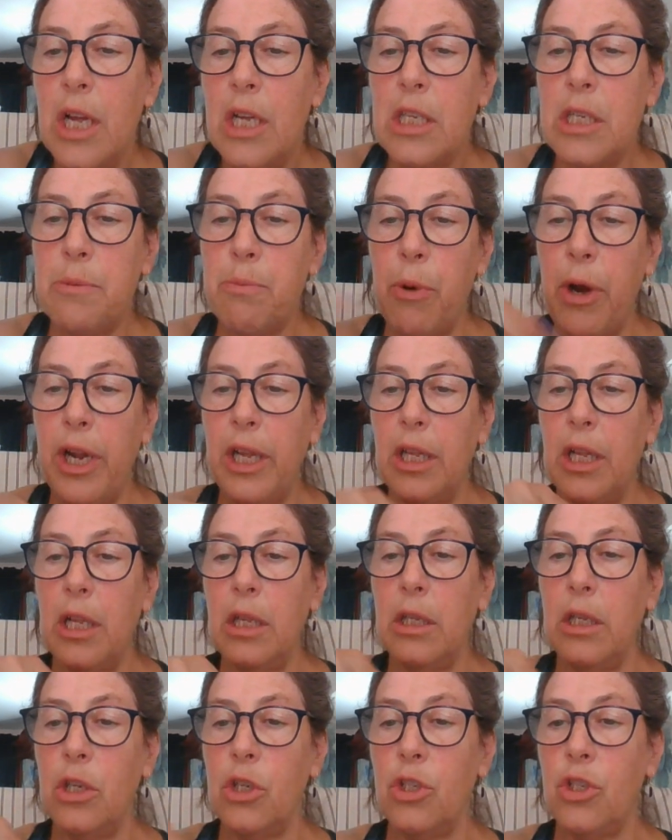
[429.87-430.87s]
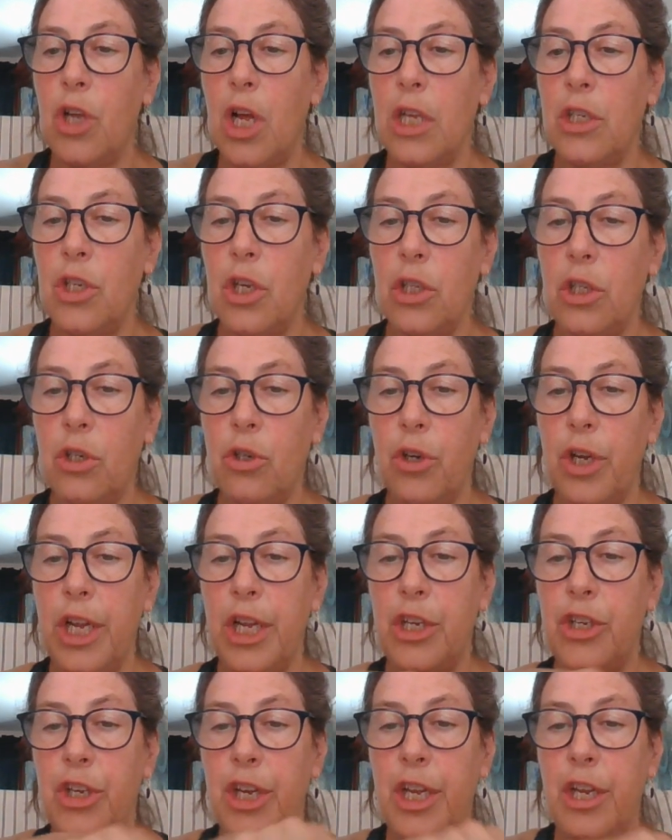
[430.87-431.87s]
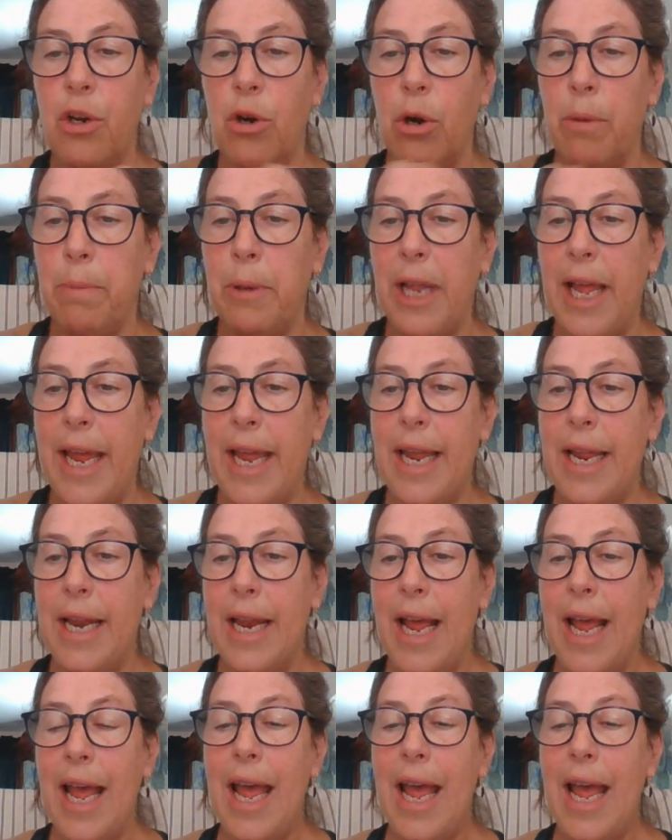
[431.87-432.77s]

sprinkle a little salt on the cookie sheet or plate,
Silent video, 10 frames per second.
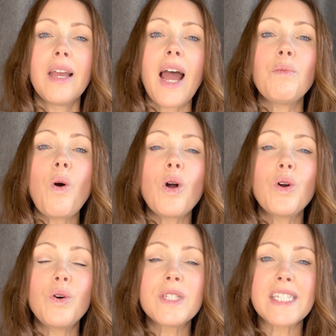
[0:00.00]
And what
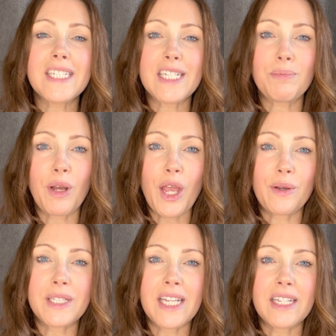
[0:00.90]
causes
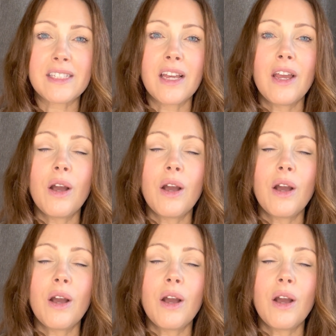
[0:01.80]
dysbiosis?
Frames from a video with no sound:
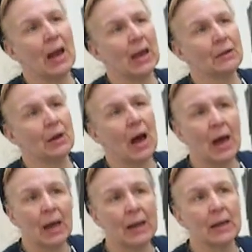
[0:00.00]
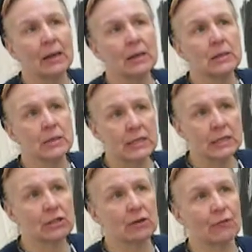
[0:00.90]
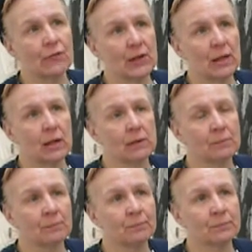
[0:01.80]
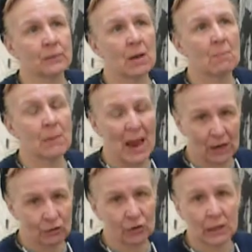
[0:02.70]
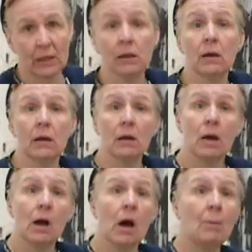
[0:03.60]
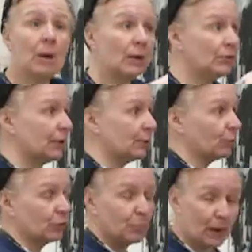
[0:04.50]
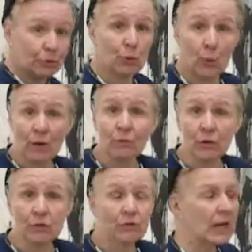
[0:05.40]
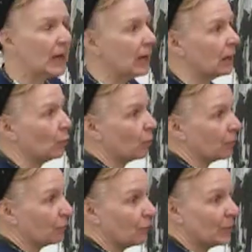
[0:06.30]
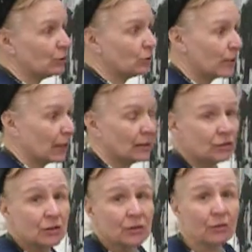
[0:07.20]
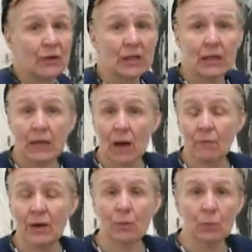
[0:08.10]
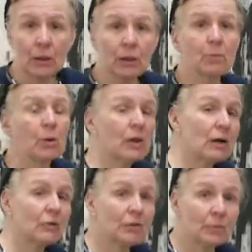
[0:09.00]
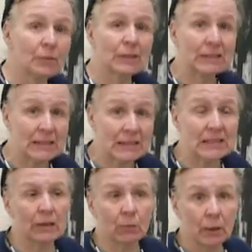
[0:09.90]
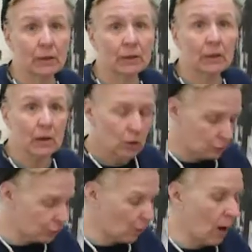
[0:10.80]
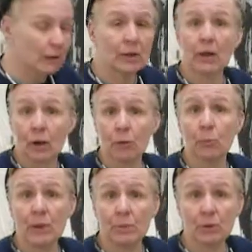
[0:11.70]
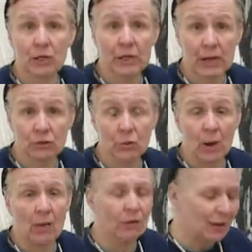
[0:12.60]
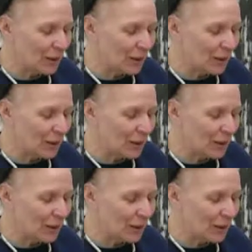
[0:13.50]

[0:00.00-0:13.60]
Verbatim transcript: And I need to feel passionate about the reference in order for me to get into the feeling of it and really pull out something decent, really strong that other people connect with.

+---+

**Task prompt**
Scan the data above for the word "video", then copy every line that holds it.

**Finished exercise**
Silent video, 10 frames per second.
Frames from a video with no sound:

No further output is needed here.